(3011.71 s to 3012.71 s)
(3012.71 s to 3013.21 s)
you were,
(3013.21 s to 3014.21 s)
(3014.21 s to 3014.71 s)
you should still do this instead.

- [Assigned task]:
Each record above has to be printed again, word for word.

- [Written response]:
(3011.71 s to 3012.71 s)
(3012.71 s to 3013.21 s)
you were,
(3013.21 s to 3014.21 s)
(3014.21 s to 3014.71 s)
you should still do this instead.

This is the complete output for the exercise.